The Regional Centre for Strategic Studies (RCSS) had a webinar on “The Public healthcare System and the COVID-19 Pandemic in South Asia” on 16th June at 3.00 PM.

More than 30 participants actively engaged in the discussion after the four panelists of the webinar made their lucid and well-informed Presentations. The panelists were:

  1. Dr. Nihal Abeysinghe Community Physician and Chief Epidemiologist at the Ministry of Health, Sri Lanka;
  2. Prof. Karori Singh, Former Director and Emeritus Fellow, South Asia Studies Centre, University of Rajastan, Jaipur, India;
  3. Dr. Nishchal Pandey, Director, Centre for South Asian Studies, Kathmandu, Nepal;
  4. Prof. Moonis Ahmer, Meritorious Professor, Department of International Relations, University of Karachchi, Pakistan.

Prof. Gamini Keerawella (Professor Emeritus, University of Peradeniya) the Executive Director of RCSS, moderated the webinar.
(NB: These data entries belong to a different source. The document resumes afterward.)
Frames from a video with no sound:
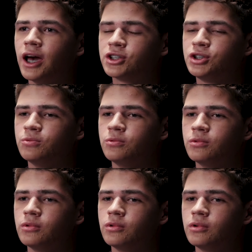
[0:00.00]
actually
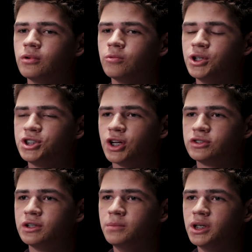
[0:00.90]
reached out
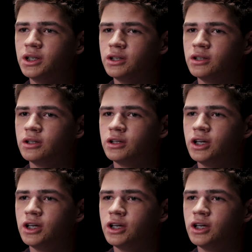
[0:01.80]
to me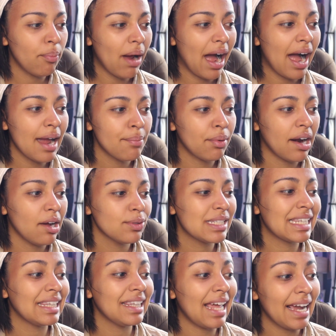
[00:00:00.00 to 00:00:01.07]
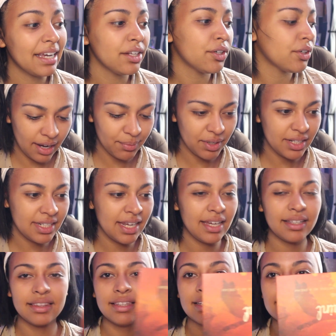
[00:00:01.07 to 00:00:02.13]
eyebrows lighter. I'm gonna
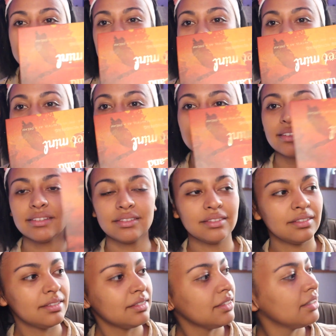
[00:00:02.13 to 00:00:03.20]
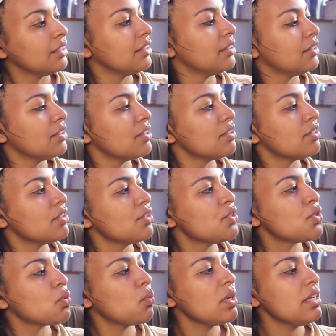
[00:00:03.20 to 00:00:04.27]
take this
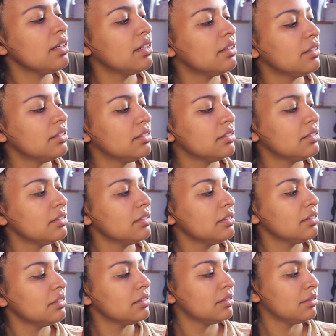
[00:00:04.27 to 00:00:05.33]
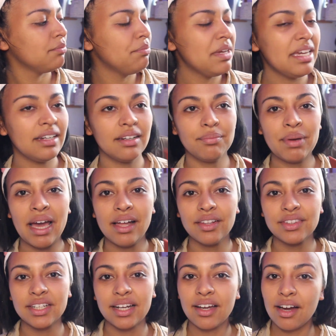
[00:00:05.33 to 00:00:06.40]
Sweet Mint
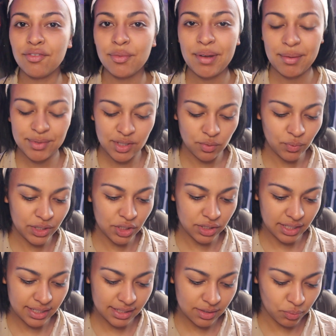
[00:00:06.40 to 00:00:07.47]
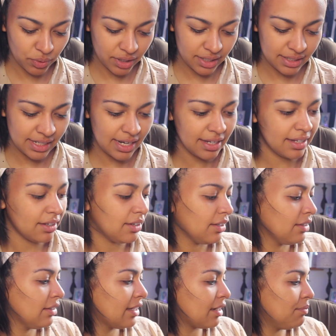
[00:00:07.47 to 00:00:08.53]
palette that I got from Amazon wishlist. We're gonna take
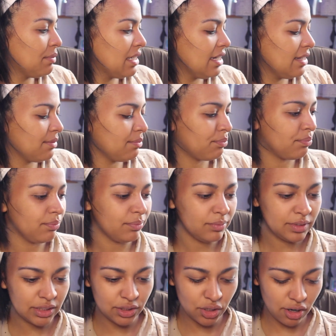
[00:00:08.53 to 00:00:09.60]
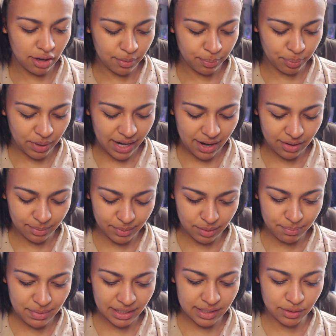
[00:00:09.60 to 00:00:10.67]
like a medium to dark brown. I'm gonna
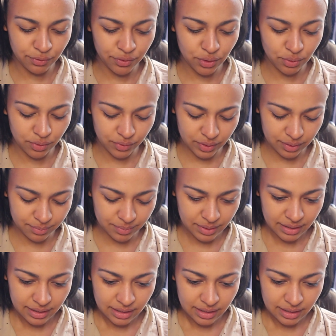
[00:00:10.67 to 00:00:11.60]
mix a few of them.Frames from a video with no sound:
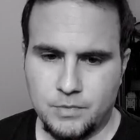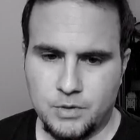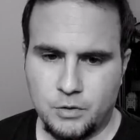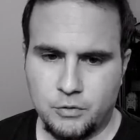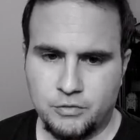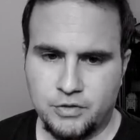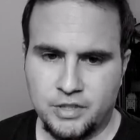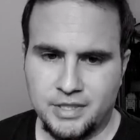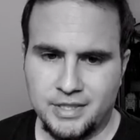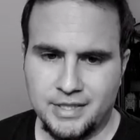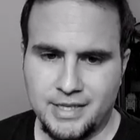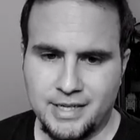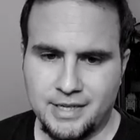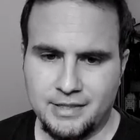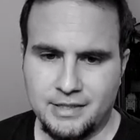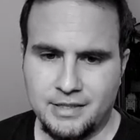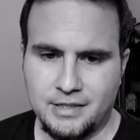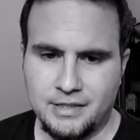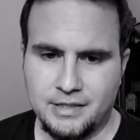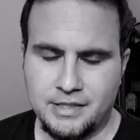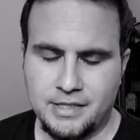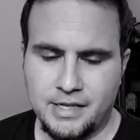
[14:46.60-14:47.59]

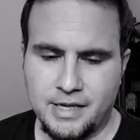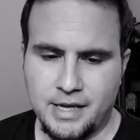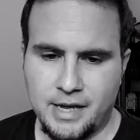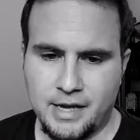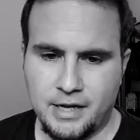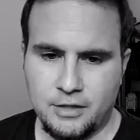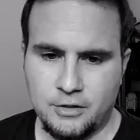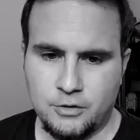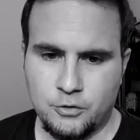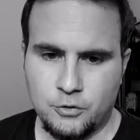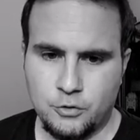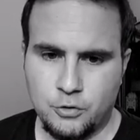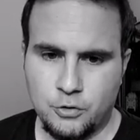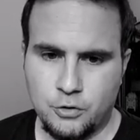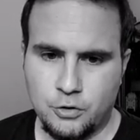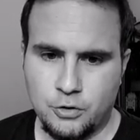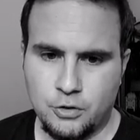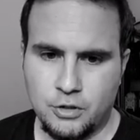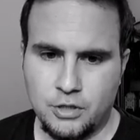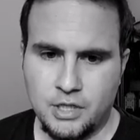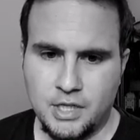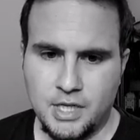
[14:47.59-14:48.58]
detecting the
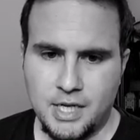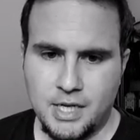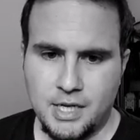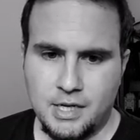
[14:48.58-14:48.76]
actor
The main points emerged from the panel presentations and subsequent rich discussion can be summarized under fallowing points:

    1. The well-establish public health care system is one of the key foundations of the welfare state in South Asia , origins of which go back to pre-independence days.
    2. At the time of the outbreak of the COVID-19 pandemic, the public healthcare system in South Asia was in the brink of a crisis for several reasons, due to the resources deficit on the one hand and the entering of the private sector into the system on the other.
    3. COVID 19 pandemic posed an unprecedented challenge to the public healthcare system in South Asia. However, at the initial stages, the system absorbed the shocks well and managed the pandemic quite successfully.
    4. However, when the 3rd wave of COVID hit the South Asian countries, the healthcare system is still struggling to control the pandemic.
    5. It seemed like, unlike during the earlier waves, during the 3rd wave the lack of planning became more visible that hampered mobilization of health care resources.
    6. Added to this, lack of coordination between and among institutions and agencies during the 3rd wave drastically and critically impacted the responses to COVID-19.
    7. It is noted in many South Asian countries that health care professionals within the system were sidelined in planning and implementation of the COVID-19 responses during the 3rd wave.
    8. In all the South Asian countries, there had been undue political intervention. As a result, some decisions on COVID responses were appeared to have made not on professional grounds, but on political grounds.
    9. The prolonging of the pandemic situation impacted on the economies of the countries, leaving the South Asian countries less immune to the economic shock brought forth by the pandemic. The governments were forced rather compelled to make decisions balancing the booth economies and the health considerations.
    10. The structural crisis that the South Asian states is accentuated by the pandemic. It is indeed a totalistic crisis.
    11. The discussion highlighted the need for an integrative health care approach to the pandemic. The integrative approach must integrate strengths and merits of  all  the health care system practices,  the western and the traditional non-western.  But it must be a rational approach.
    12. The post-COVID healthcare system should pay due attention to psychological needs of the people enabling them to recover from the psychological trauma that has created by the pandemic. The special attention should be given to children and youth who could be traumatized from not being able to focus on studies and missing their social life.
    13. Emphasis was also placed on the timely interventions by the civil society, addressing multi-faceted challenges posed by the pandemic. Considering the broader definition of civil society that does not include mere non-governmental organizations, the interventions of civil society could be more fruitful and useful along with the government interventions.
    14. The need to a regional approach was emphasized. The active role of South Asian Association for Regional Cooperation (SAARC) was seen as mandatory with the regional cooperation going beyond from strengthening bilateral ties at times of crisis like the COVID-19 Pandemic. The scholars highlighted the need to approach regional response similar to regions like European Union and ASEAN.